My 20m loop antenna has about 100 ohm impedance at the 14 MHz resonance frequency. My coax-cable is a 50 ohm type. Transforming 100 ohms to 50 ohms can be accomplished by an antenna tuner, or by an HF balun. The inexpensive approach is using a balun.
Figure 1. Balun 1:2. Picture credit: OE7OPJ. |
Winding the toroid
Please refer to the drawing by OE7OPJ in figure 1. The red wire begins at the UHF-connector's center pin. The black wire begins at the UHF-connector's ground pin. The two wires "follow each other" for 6 windings, and then the black wire is connected to one of the output terminals. The red wire continues with 6 more windings and then connected to the UHF-connector's ground pin. Finally, a short wire connects the UHF-connector's center pin to the other output terminal.
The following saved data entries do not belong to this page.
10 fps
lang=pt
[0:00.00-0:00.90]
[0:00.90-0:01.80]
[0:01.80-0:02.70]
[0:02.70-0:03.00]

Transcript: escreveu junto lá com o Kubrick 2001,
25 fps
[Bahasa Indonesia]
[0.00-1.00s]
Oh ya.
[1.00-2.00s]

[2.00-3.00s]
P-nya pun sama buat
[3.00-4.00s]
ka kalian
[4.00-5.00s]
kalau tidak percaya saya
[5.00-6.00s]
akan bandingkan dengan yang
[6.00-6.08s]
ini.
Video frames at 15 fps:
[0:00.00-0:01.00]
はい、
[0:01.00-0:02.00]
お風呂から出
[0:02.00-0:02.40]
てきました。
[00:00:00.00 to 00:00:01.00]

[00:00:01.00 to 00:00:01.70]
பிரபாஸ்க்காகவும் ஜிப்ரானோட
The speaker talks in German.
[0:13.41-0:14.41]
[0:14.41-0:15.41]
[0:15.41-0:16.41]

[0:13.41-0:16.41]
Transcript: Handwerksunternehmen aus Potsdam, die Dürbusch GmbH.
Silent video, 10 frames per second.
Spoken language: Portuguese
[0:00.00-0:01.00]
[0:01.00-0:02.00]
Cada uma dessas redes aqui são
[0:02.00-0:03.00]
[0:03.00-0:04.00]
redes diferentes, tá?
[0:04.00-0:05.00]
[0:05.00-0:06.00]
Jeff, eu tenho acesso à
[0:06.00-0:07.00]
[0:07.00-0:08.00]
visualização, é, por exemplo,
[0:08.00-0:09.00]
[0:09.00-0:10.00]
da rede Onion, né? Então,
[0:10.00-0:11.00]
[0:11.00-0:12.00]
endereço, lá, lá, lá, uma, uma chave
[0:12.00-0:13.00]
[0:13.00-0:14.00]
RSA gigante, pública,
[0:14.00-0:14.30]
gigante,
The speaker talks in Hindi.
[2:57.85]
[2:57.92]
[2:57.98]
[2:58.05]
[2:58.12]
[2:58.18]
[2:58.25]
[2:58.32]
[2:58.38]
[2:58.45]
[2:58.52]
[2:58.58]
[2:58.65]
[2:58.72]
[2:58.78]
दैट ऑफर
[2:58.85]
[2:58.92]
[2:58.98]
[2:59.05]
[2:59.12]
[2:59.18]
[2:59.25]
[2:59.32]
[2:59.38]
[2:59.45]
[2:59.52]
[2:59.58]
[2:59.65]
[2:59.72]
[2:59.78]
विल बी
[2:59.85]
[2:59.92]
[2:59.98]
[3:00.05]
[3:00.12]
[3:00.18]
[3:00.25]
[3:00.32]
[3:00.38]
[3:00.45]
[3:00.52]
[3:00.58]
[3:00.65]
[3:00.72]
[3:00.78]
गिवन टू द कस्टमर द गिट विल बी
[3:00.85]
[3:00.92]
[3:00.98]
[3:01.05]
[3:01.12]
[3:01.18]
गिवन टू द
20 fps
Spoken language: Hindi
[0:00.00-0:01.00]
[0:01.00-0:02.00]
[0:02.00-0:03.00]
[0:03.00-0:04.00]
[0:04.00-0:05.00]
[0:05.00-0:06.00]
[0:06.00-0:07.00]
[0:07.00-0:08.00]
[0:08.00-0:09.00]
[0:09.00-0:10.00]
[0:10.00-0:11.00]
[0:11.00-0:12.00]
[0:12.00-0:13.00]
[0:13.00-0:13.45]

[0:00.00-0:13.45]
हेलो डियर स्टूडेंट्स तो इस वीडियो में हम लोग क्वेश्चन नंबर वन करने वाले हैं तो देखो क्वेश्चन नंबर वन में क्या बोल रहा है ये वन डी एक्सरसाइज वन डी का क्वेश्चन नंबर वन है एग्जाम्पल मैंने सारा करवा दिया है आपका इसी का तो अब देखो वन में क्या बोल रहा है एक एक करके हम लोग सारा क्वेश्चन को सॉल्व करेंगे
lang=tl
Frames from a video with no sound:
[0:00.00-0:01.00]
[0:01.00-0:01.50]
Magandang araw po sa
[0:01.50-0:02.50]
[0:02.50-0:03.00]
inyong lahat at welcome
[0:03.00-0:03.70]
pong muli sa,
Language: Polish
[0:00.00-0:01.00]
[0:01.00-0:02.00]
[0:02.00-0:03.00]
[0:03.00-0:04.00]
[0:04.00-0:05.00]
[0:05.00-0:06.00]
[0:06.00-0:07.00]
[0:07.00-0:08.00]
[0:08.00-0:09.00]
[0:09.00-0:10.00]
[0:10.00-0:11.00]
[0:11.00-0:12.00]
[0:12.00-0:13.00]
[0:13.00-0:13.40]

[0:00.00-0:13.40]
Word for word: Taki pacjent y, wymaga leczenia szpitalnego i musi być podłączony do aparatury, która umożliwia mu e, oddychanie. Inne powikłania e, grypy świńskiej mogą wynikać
Figur 2. The finished 1:2 balun. |
My homemade balun can be seen in figure 2. The toroid core is TX36/23/15-4C65 from Ferroxcube. An alternative toroid can be Amidon FT-140-43. The core's outer diameter is 34 mm and the inner diameter is 22 mm (not critical). The teflon wire (AWG18) was purchased from dx-wire.de. The sealed ABS box (item G302) is from Velleman.
Figure 3. The balun is housed inside an ABS box. |
Testing an 1:2 balun is easy. You connect a resistor at the balanced terminals. Then you measure the impedance at the unbalanced port. This impedance should be ½ the resistance at the balanced terminals due to impedance ratio 2:1.
I connected a 50 ohm resistor at the balanced terminals. Then I measured 25 ohms at 14 MHz at the unbalanced end. Conclusion: The balun's impedance transformation is just right!